Without including the pictures, copy out every line below.

- Data in this exercise -

= Beginning of Section =

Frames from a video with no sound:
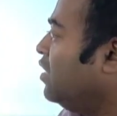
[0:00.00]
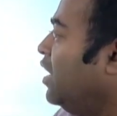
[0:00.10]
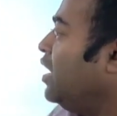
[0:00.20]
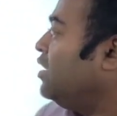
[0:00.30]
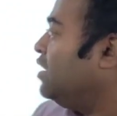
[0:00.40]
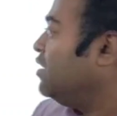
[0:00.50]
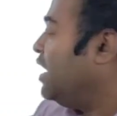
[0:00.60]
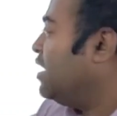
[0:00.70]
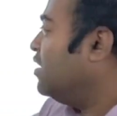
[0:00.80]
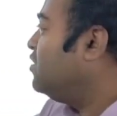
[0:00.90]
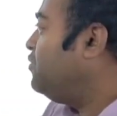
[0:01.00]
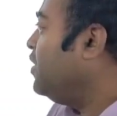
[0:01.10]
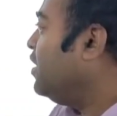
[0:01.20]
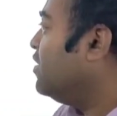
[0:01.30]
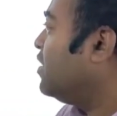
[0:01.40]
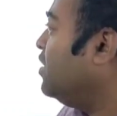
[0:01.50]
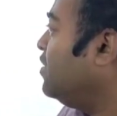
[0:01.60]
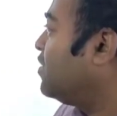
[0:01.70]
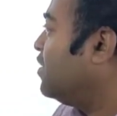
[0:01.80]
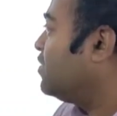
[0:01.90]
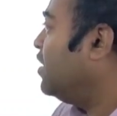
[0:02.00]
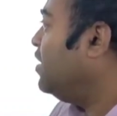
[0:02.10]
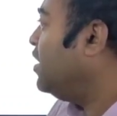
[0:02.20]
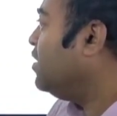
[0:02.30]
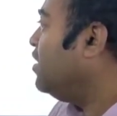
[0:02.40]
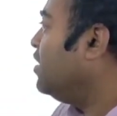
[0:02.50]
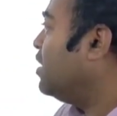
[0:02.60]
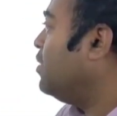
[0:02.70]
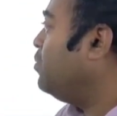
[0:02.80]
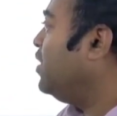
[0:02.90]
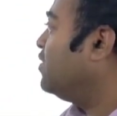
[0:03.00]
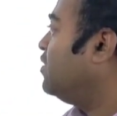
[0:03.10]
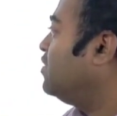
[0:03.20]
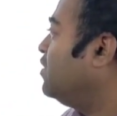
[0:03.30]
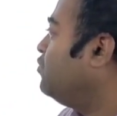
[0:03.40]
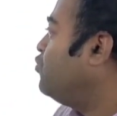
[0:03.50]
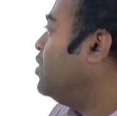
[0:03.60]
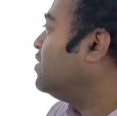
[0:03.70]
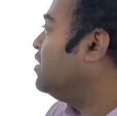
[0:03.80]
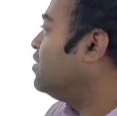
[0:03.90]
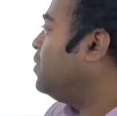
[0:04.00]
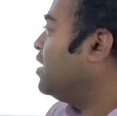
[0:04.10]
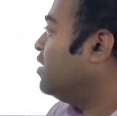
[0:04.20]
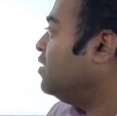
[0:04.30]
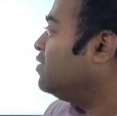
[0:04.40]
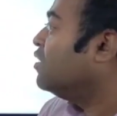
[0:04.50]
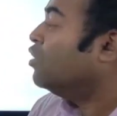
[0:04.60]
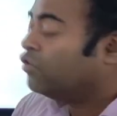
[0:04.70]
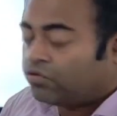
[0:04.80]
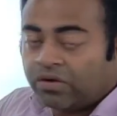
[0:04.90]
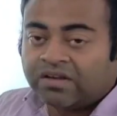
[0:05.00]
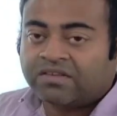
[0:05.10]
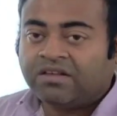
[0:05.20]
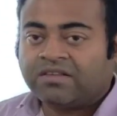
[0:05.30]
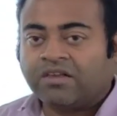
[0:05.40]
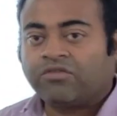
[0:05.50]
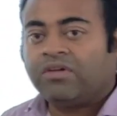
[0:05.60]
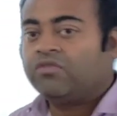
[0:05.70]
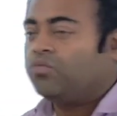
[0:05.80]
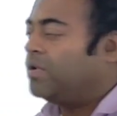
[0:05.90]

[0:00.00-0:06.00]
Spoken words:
And in energy field, as I discussed earlier, it have applications in fuel cells, batteries, solar cells, as well as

= End of Section =

- Solution for this task -
Frames from a video with no sound:
[0:00.00]
[0:00.10]
[0:00.20]
[0:00.30]
[0:00.40]
[0:00.50]
[0:00.60]
[0:00.70]
[0:00.80]
[0:00.90]
[0:01.00]
[0:01.10]
[0:01.20]
[0:01.30]
[0:01.40]
[0:01.50]
[0:01.60]
[0:01.70]
[0:01.80]
[0:01.90]
[0:02.00]
[0:02.10]
[0:02.20]
[0:02.30]
[0:02.40]
[0:02.50]
[0:02.60]
[0:02.70]
[0:02.80]
[0:02.90]
[0:03.00]
[0:03.10]
[0:03.20]
[0:03.30]
[0:03.40]
[0:03.50]
[0:03.60]
[0:03.70]
[0:03.80]
[0:03.90]
[0:04.00]
[0:04.10]
[0:04.20]
[0:04.30]
[0:04.40]
[0:04.50]
[0:04.60]
[0:04.70]
[0:04.80]
[0:04.90]
[0:05.00]
[0:05.10]
[0:05.20]
[0:05.30]
[0:05.40]
[0:05.50]
[0:05.60]
[0:05.70]
[0:05.80]
[0:05.90]

[0:00.00-0:06.00]
Spoken words:
And in energy field, as I discussed earlier, it have applications in fuel cells, batteries, solar cells, as well as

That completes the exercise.